Content starts

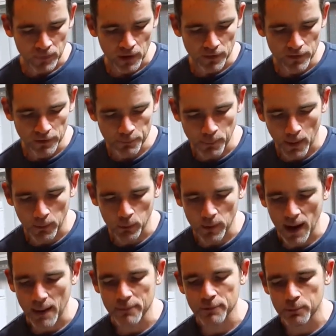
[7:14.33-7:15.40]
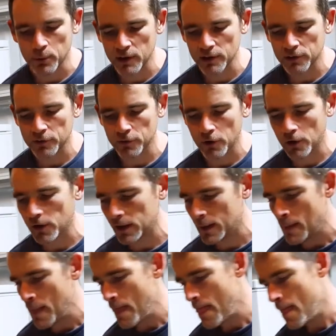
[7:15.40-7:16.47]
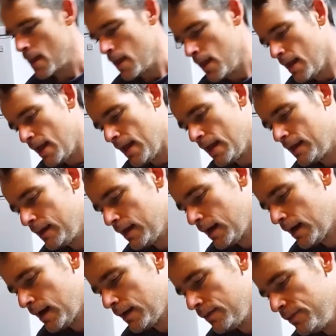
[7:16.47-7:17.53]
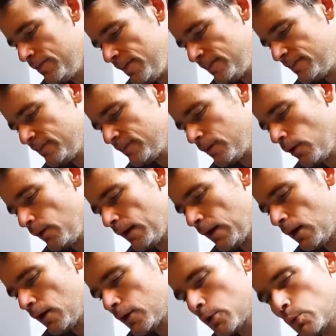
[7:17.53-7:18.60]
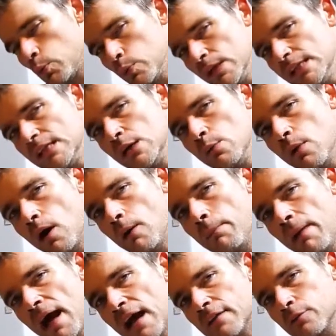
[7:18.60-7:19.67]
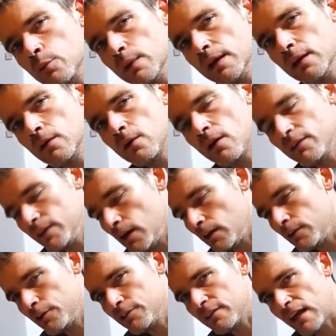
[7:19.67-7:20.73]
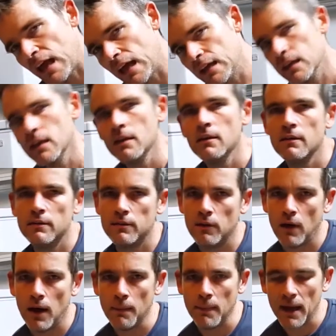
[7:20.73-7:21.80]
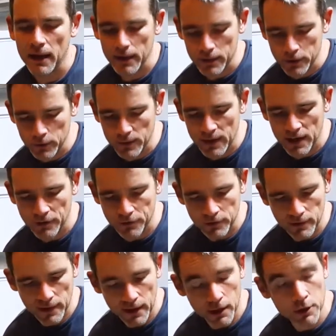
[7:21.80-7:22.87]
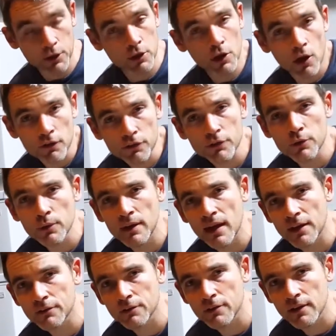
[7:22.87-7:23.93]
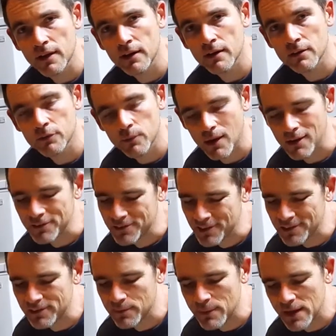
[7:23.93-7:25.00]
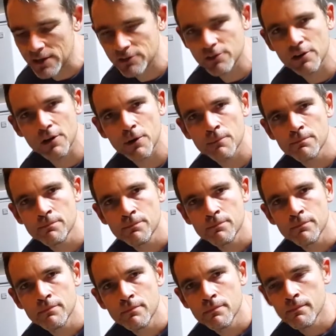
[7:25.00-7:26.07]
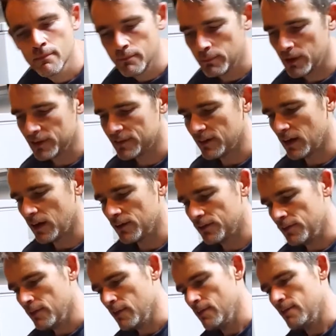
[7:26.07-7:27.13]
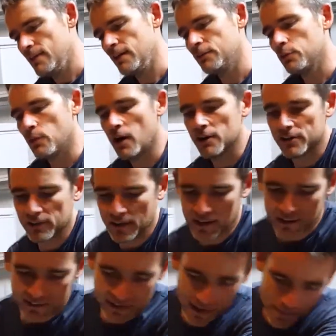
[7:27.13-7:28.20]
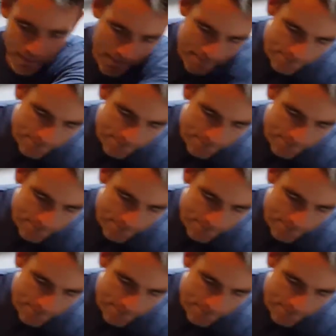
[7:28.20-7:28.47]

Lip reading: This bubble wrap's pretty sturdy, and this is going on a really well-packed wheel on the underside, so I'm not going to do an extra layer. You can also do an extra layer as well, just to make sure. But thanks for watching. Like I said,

Content ends
Content starts

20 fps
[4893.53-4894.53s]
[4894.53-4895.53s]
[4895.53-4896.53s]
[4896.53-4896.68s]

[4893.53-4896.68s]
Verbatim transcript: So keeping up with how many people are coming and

Content ends
Content starts

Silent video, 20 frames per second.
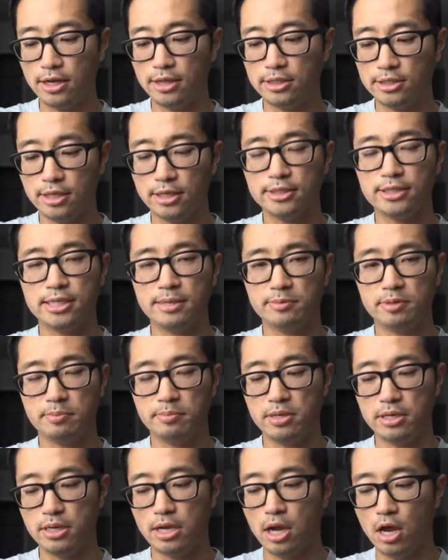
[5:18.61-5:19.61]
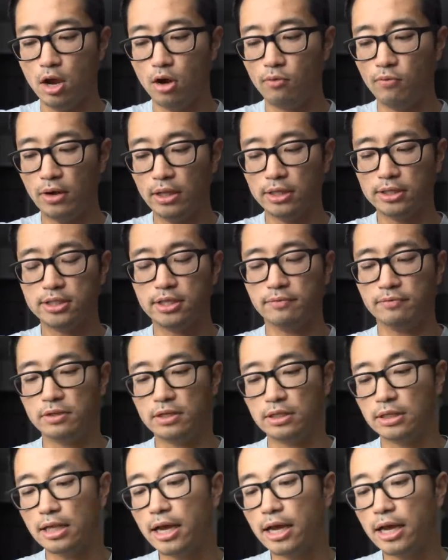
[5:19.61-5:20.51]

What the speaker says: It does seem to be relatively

Content ends

**ACTIVITY**
Transcribe the lines above exactly, beginning at the one with "[7:19.67-7:20.73]" and ending at the one with "Lip reading: This". Include both; exclude the pictures.

**ANSWER SPACE**
[7:19.67-7:20.73]
[7:20.73-7:21.80]
[7:21.80-7:22.87]
[7:22.87-7:23.93]
[7:23.93-7:25.00]
[7:25.00-7:26.07]
[7:26.07-7:27.13]
[7:27.13-7:28.20]
[7:28.20-7:28.47]

Lip reading: This bubble wrap's pretty sturdy, and this is going on a really well-packed wheel on the underside, so I'm not going to do an extra layer. You can also do an extra layer as well, just to make sure. But thanks for watching. Like I said,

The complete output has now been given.